(DATASET EXTRACT)

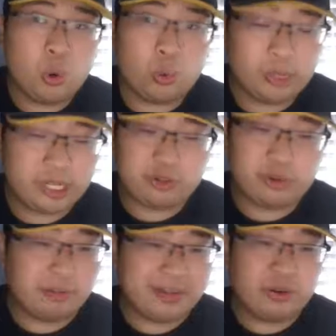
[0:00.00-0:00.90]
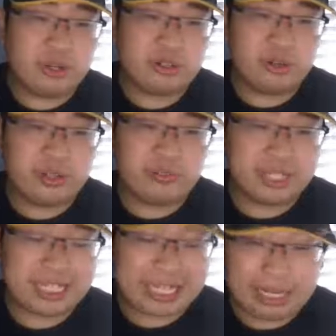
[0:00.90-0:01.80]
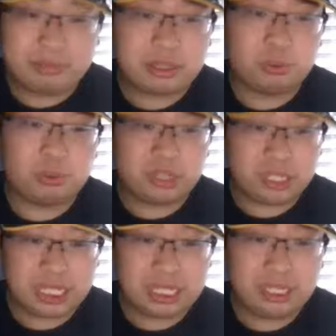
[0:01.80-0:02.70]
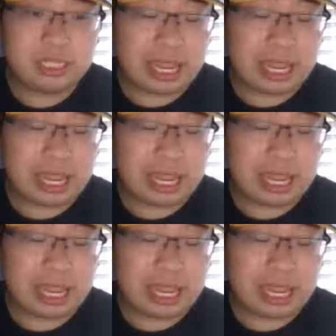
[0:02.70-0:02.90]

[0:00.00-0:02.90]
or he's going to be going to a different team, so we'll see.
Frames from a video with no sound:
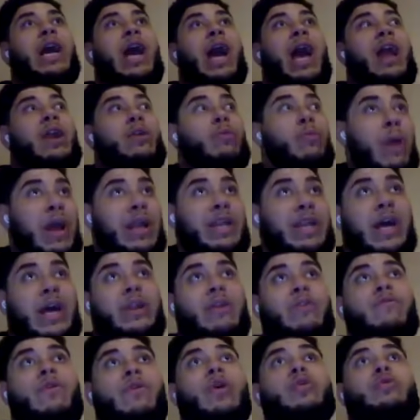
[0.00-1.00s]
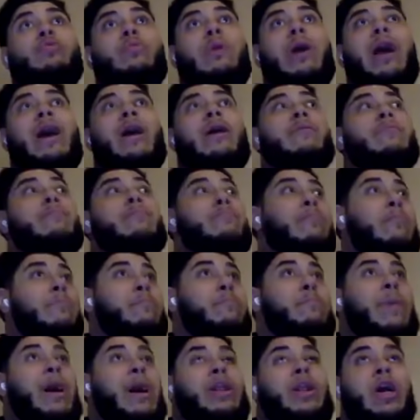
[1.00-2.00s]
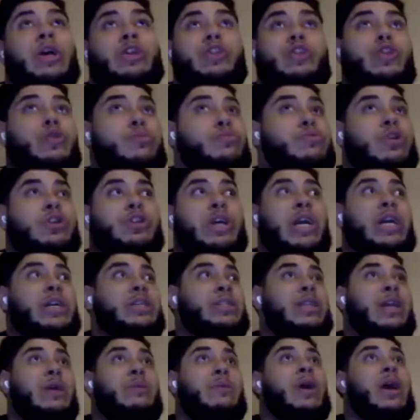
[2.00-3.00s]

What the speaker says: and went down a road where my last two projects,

(End DATASET EXTRACT)
(DATASET EXTRACT)

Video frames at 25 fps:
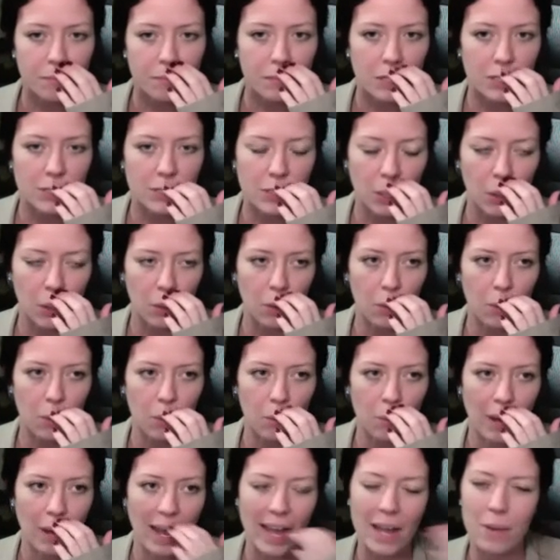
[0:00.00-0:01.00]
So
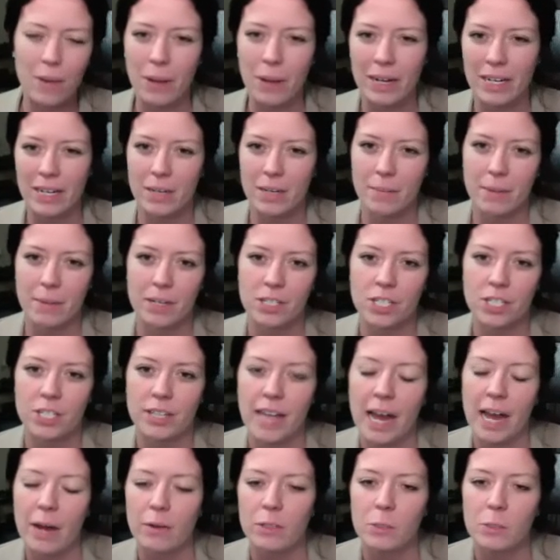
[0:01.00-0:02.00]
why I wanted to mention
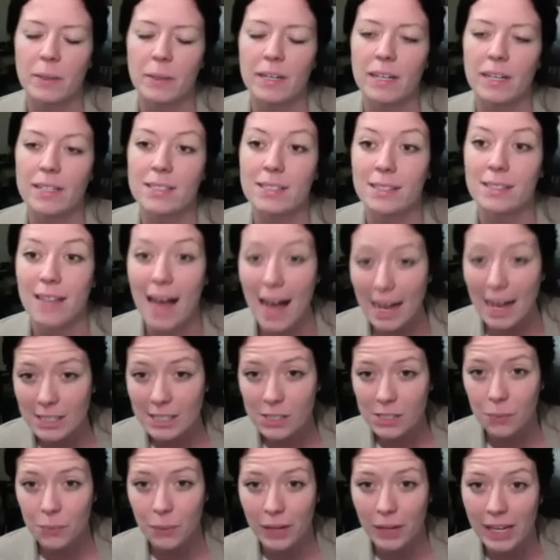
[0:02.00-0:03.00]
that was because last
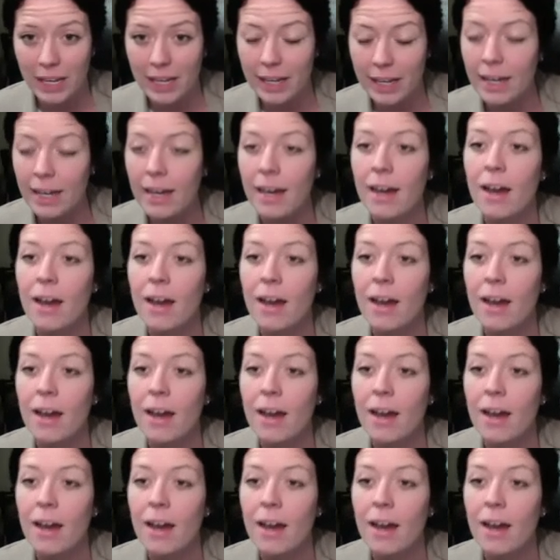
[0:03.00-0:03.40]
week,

(End DATASET EXTRACT)

**EXERCISE DIRECTIONS:** What is needed is an exact copy of the lines above from the one with "[0:00.00-0:00.90]" to the one with "What the speaker", both ends kept, and nothing more; please leave the pictures out.

**ANSWER BOX:**
[0:00.00-0:00.90]
[0:00.90-0:01.80]
[0:01.80-0:02.70]
[0:02.70-0:02.90]

[0:00.00-0:02.90]
or he's going to be going to a different team, so we'll see.
Frames from a video with no sound:
[0.00-1.00s]
[1.00-2.00s]
[2.00-3.00s]

What the speaker says: and went down a road where my last two projects,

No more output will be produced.